- [WHAT YOU WILL DO] In the records below, find each line holding the word "Silent" and copy it.

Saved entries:
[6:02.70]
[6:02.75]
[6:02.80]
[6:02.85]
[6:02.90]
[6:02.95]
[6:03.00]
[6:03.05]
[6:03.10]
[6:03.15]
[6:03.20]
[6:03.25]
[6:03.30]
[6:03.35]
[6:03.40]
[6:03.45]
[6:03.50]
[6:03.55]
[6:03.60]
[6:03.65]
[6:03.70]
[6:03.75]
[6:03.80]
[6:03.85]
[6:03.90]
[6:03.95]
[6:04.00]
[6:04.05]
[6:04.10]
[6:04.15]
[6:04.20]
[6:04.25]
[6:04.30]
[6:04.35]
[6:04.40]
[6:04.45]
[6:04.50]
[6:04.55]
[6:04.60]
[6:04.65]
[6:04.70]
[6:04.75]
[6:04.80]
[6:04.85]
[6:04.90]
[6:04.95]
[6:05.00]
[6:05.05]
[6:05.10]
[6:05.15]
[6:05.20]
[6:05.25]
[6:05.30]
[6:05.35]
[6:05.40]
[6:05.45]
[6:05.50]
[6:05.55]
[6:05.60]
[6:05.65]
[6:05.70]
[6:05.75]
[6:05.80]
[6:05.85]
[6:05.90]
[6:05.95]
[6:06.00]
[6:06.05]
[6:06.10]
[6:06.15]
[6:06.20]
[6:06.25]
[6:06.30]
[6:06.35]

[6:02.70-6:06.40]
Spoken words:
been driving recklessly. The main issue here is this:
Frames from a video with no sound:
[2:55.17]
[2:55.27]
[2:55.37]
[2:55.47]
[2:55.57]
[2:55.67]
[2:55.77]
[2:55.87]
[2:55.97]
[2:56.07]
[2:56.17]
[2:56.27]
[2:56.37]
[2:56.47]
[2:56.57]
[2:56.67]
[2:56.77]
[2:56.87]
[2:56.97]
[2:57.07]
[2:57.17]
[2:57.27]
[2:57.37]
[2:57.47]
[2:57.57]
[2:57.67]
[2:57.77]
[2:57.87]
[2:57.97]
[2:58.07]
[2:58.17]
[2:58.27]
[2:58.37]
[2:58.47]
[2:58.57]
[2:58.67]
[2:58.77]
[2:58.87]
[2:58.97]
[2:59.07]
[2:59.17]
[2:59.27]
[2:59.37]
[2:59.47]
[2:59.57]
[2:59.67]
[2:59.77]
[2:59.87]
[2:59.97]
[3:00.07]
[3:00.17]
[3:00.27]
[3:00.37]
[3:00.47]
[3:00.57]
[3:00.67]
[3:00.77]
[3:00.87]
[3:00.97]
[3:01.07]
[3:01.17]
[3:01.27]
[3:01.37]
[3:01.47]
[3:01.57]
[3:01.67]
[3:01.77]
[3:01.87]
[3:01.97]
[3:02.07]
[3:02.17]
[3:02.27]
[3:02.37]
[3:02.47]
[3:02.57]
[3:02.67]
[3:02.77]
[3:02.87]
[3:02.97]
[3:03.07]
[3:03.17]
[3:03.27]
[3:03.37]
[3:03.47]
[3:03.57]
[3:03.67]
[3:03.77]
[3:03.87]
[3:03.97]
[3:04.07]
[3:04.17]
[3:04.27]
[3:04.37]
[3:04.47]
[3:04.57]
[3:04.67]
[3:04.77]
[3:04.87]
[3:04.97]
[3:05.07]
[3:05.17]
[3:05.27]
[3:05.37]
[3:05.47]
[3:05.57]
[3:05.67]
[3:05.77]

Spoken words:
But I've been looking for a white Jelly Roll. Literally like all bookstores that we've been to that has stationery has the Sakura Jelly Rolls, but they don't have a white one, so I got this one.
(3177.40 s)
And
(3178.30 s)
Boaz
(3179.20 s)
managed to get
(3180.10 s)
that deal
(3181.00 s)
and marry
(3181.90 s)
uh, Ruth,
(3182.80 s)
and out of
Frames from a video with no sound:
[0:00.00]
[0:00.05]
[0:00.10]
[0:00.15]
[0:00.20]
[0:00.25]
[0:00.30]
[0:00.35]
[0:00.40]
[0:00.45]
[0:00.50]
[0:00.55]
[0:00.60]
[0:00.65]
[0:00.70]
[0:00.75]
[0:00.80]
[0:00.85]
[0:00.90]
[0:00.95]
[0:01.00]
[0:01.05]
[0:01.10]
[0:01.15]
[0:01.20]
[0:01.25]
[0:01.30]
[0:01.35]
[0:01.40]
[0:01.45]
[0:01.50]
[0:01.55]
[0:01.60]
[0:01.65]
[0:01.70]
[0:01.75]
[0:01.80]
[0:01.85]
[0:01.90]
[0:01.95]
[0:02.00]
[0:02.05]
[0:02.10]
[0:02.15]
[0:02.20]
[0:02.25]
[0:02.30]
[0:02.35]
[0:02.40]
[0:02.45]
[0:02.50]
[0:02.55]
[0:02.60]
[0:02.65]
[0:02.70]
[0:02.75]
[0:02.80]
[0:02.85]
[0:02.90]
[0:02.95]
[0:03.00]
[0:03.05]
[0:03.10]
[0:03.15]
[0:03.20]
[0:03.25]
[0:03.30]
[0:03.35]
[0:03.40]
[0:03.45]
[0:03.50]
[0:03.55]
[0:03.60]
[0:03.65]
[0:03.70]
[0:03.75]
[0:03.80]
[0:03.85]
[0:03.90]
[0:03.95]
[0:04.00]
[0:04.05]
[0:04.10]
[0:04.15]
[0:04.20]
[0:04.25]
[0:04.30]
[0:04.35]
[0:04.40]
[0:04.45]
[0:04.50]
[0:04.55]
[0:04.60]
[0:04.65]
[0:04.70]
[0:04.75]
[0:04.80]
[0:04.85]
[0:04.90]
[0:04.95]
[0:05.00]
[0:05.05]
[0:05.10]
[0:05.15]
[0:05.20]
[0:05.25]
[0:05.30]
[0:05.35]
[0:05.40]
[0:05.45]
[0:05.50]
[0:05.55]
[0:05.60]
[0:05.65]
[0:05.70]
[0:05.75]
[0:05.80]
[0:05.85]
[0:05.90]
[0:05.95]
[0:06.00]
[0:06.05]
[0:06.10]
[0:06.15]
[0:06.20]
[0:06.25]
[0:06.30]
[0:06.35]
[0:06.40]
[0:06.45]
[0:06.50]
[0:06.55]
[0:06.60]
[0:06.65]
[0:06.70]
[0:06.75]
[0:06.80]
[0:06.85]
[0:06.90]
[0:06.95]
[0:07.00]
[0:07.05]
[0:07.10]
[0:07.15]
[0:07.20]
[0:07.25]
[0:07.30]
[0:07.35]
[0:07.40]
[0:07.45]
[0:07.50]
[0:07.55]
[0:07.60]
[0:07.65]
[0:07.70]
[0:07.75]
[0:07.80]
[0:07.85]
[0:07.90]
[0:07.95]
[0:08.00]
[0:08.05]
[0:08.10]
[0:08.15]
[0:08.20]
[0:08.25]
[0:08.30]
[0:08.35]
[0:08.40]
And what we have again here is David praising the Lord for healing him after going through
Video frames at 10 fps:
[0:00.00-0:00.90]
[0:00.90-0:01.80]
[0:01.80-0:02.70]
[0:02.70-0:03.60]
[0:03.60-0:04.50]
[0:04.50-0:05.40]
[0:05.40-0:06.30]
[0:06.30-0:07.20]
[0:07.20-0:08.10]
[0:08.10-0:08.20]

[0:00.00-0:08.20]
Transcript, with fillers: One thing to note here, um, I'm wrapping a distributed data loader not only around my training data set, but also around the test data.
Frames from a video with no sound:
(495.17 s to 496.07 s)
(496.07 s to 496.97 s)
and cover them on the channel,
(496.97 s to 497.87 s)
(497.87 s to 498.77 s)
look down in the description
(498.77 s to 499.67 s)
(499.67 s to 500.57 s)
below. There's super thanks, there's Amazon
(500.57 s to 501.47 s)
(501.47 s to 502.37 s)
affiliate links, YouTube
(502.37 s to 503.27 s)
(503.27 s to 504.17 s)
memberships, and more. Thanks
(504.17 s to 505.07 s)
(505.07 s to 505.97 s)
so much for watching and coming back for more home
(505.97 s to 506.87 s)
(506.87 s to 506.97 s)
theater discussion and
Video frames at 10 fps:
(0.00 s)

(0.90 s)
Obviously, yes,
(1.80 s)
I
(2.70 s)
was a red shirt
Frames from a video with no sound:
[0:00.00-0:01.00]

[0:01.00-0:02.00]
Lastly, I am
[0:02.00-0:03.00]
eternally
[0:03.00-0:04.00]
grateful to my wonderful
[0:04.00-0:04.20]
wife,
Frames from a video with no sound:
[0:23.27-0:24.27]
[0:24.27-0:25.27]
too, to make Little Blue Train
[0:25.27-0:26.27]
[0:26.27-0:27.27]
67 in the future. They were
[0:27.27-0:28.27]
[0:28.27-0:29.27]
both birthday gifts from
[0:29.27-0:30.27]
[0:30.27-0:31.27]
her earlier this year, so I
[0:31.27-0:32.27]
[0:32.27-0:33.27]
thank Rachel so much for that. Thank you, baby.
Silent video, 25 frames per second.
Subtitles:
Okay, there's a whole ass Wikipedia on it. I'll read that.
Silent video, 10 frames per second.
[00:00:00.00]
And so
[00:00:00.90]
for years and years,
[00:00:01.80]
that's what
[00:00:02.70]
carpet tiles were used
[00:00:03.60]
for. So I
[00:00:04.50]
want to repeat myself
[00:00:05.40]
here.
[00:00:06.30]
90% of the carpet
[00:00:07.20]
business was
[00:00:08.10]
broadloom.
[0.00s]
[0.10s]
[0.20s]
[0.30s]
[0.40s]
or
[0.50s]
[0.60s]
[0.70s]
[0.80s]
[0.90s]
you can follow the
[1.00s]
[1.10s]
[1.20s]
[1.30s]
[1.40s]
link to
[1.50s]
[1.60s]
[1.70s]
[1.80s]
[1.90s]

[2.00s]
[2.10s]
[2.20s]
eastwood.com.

- [RESPONSE AREA]
Silent video, 25 frames per second.
Silent video, 10 frames per second.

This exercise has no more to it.